Archive | August, 2010

The Sinister Truth

Christopher Hitchens looking sinister

Christopher Hitchens looking sinister

To his credit, Christopher Hitchens is no fan of the anti-mosqueteers, whose arguments he has called “so stupid and demagogic as to be beneath notice.” But, as usual, he undermines his case by issuing very anti-mosqueteer-ish attacks on Faisal Abdul Rauf, the imam behind the non-ground-Zero non-mosque.

I don’t know enough about Faisal Rauf to assess the charge that he’s less moderate than he seems.

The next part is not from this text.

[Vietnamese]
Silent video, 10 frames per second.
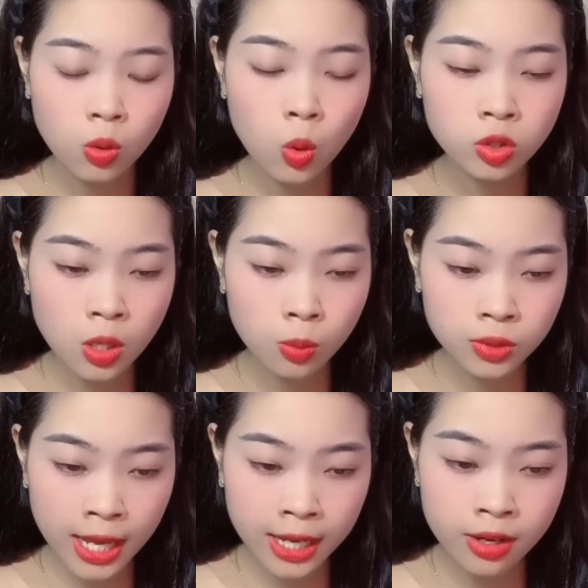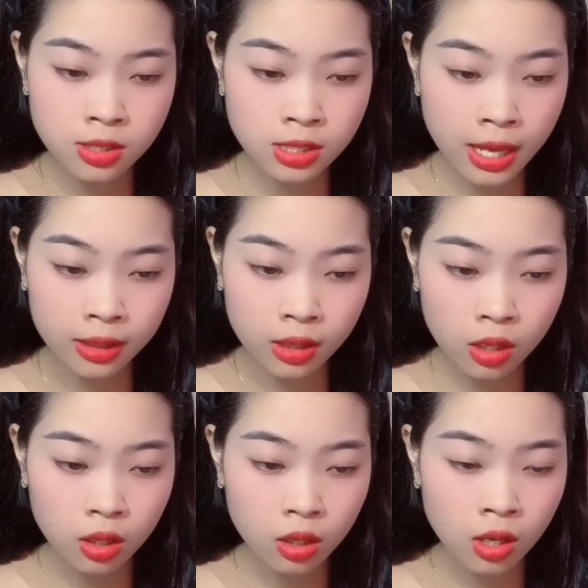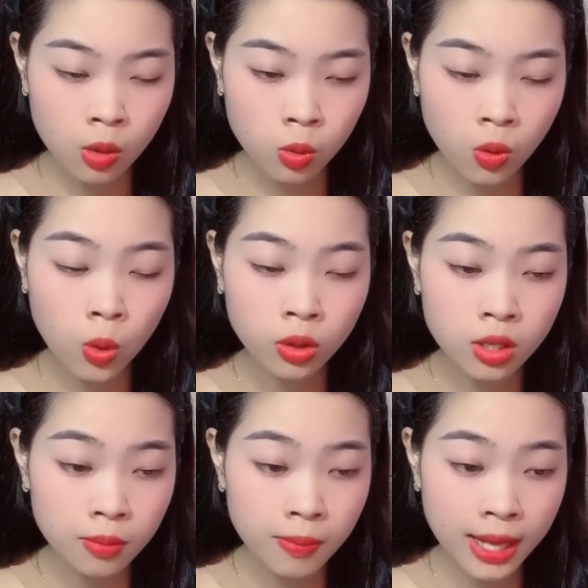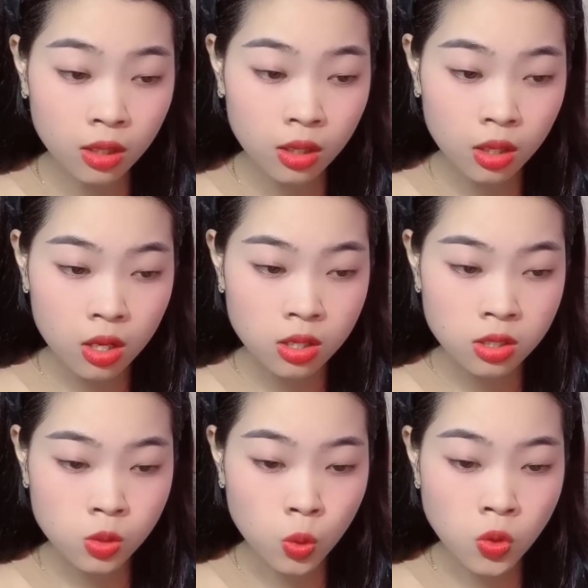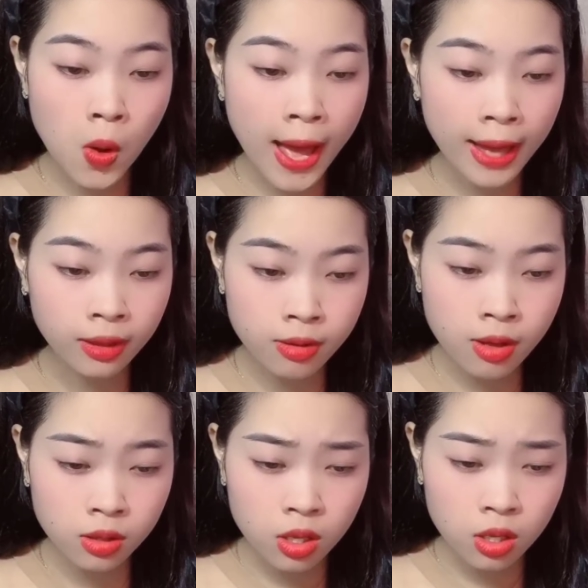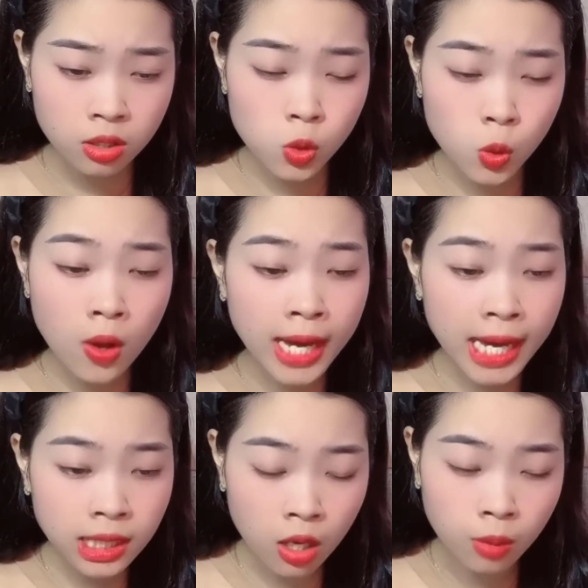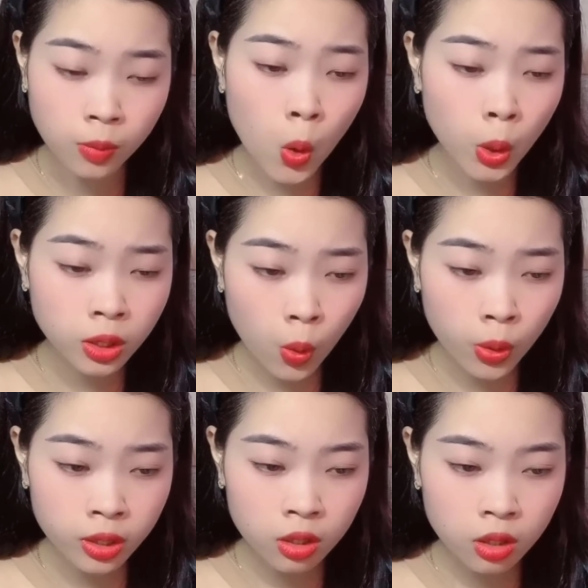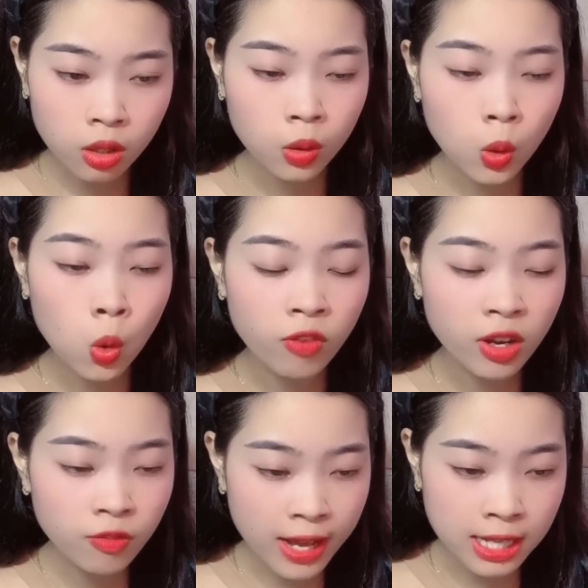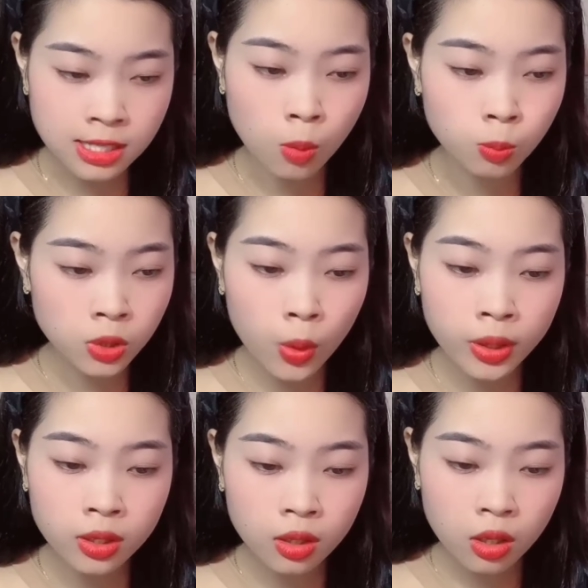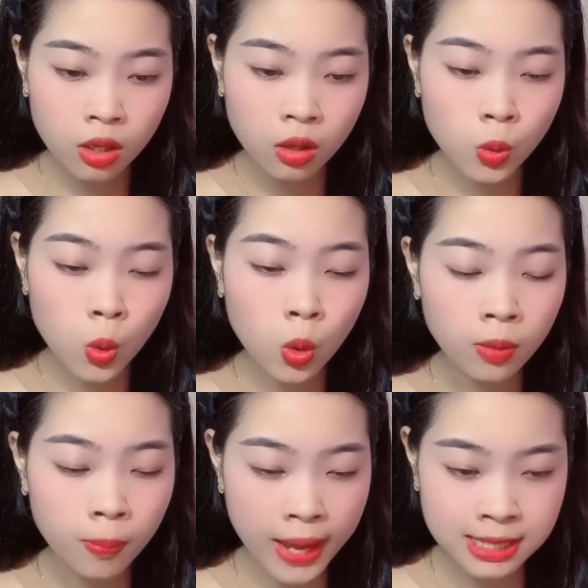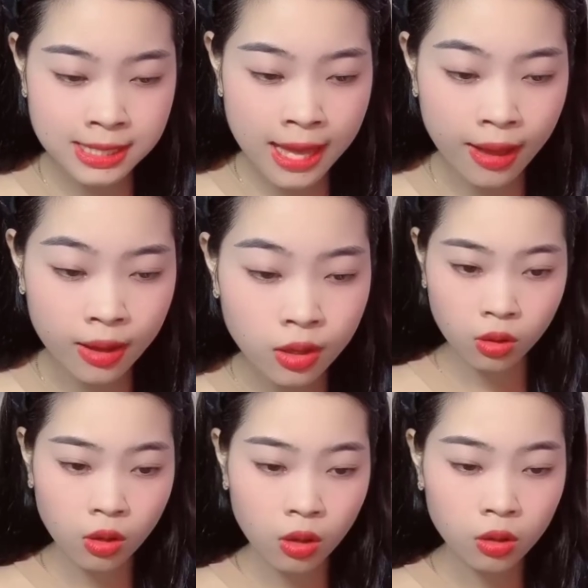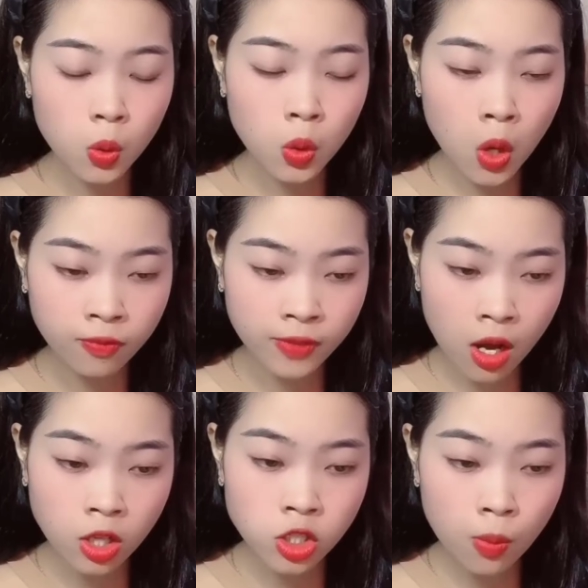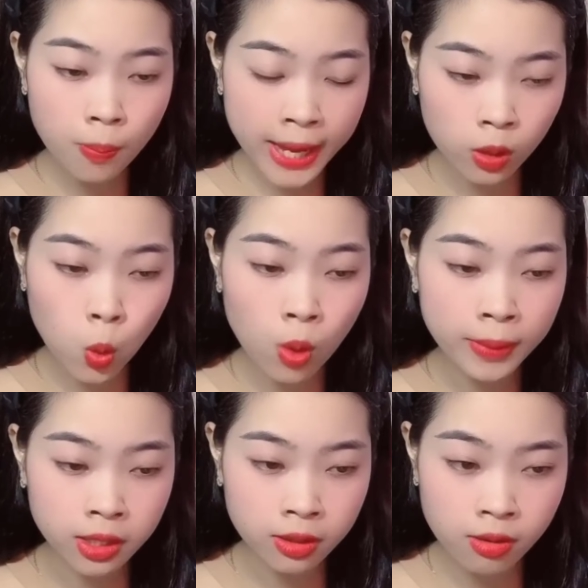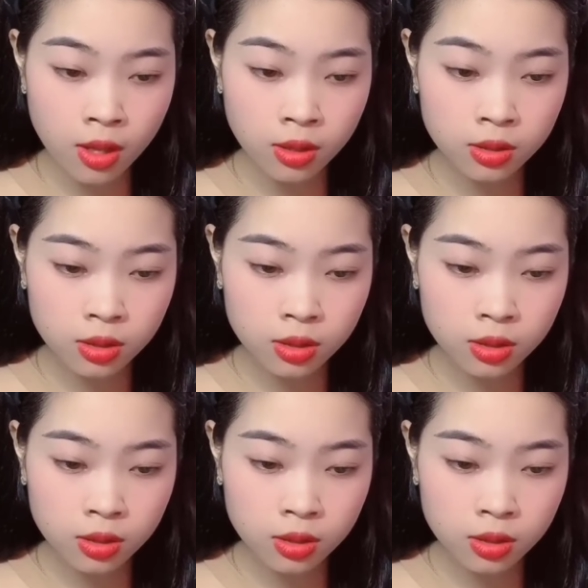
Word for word: Cô chống tay đứng dậy, lau khô nước mắt. Dù có hài hước, dù có ghê tởm hôi thối, cô vẫn phải sống thôi. Cô còn mẹ già, Cô còn phải lo cho mẹ của mình nữa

I do know, however, that the main argument that Hitchens and others have been offering savours of merde du taureau.

Hitchens’ (and others’) chief case against the imam is that he made shady and creepy, or sinister (a favourite term of Hitchens’), remarks about 9/11 on 60 Minutes a few weeks after the attacks.

So okay, let’s check out Faisal Rauf’s shady, creepy, sinister sentiments:

Faisal Abdul Rauf, perhaps strangling an invisible baby

Faisal Abdul Rauf, perhaps strangling an invisible baby

Fanaticism and terrorism have no place in Islam. … There are always people who will do peculiar things, and think that they are doing things in the name of their religion. … God says in the Koran that they think that they are doing right, but they are doing wrong. … [Anti-American sentiment in the Muslim world] is a reaction against the US government politically, where we espouse principles of democracy and human rights, and where we ally ourselves with oppressive regimes in many of these countries. … I wouldn’t say that the United States deserved what happened, but United States policies were an accessory to the crime that happened …. because we have been accessory to a lot of innocent lives dying in the world. In fact, in the most direct sense, Osama bin Laden is made in the USA.

Oh, I see. So by “shady,” “creepy,” and “sinister,” Hitchens evidently means “utterly reasonable and obviously true.” No wonder he wrote a book about Orwell.

Tertium Datur

gay Muslim demonstrators

I’m curious to know what the right-wing anti-mosqueteers’ response will be to this proposal (CHT Starchild) to open a gay bar – catering specifically to gay Muslims – next to the non-Ground-Zero non-mosque.

It puts them in a bit of a bind, I should think. Lately, people who’ve never given a damn about the rights of gays before have been invoking Islamic homophobia to justify their own Islamophobia. It’ll be interesting to see whether the conservatives’ newfound concern for gays will extend to a support for this latest effort, i.e., whether their anti-Muslim bigotry will be strong enough to overwhelm their usual anti-gay bigotry.

In other words: will the anti-mosqueteers be willing to pass beyond mere lip service, suppress their gag reflex, and swallow a gay bar? (Sorry.)

I reserve the right, however, to remain skeptical about the claim that the bar will have better music than the Islamic center. But then, I really like Islamic music.

8th from the 90s

8th Doctor

Owing to complex IP issues, the 1996 Doctor Who tv-movie – featuring the one and only tv appearance of the 8th Doctor – has long been unavailable here in Region 1. (Well, I say unavailable … of course there are region-free bootleg copies of the Region 2 disk floating around, but their picture quality is not great.) But it looks like the legal obstacles to a Region 1 dvd are finally being cleared away.

The tv-movie, a failed pilot for the first attempt at a Who revival, isn’t as good as the revived series that would eventually succeed a decade later; for one thing, it’s too oriented (or orientated, as our transoceanic cousins would say) toward American audiences to feel quite authentic. (The Master with an American accent? Really? It makes me tremble for Torchwood.) Still, this was the first time that Who was presented with modern production values and a decent sfx budget, and it serves as an interesting bridge between the classic show and the new one.

Up With Teleology! Down With Anarchy! Sideways with the Hypothetical Calculus!

Ludwig Boltzmann

Ludwig Boltzmann

Three more blasts from the past (all a bit more recent than my blast from Oscarville):

First, two papers I wrote for a science course in college: “The Temptation of Ludwig Boltzmann” (a short sf story exploring the implications of Boltzmannian probability theory – though Amazon thinks it’s something else) and “Evolution: Chance or Teleology?” (an essay on the spontaneous growth of physical order).

Next, a blast from my statist past: “Financing the Non-Coercive State,” an essay I wrote in (though not for) grad school, in which I decisively refute free-market anarchism!


The next time you hear someone say, “It’s disrespectful to the victims of 9/11 to build near Ground Zero a monument to the religious ideas that motivated their murder,” tell them: “Darn right, we shouldn’t have any mosques or churches or synagogues in the area – it’s an insult to those victims of monotheist ideology.”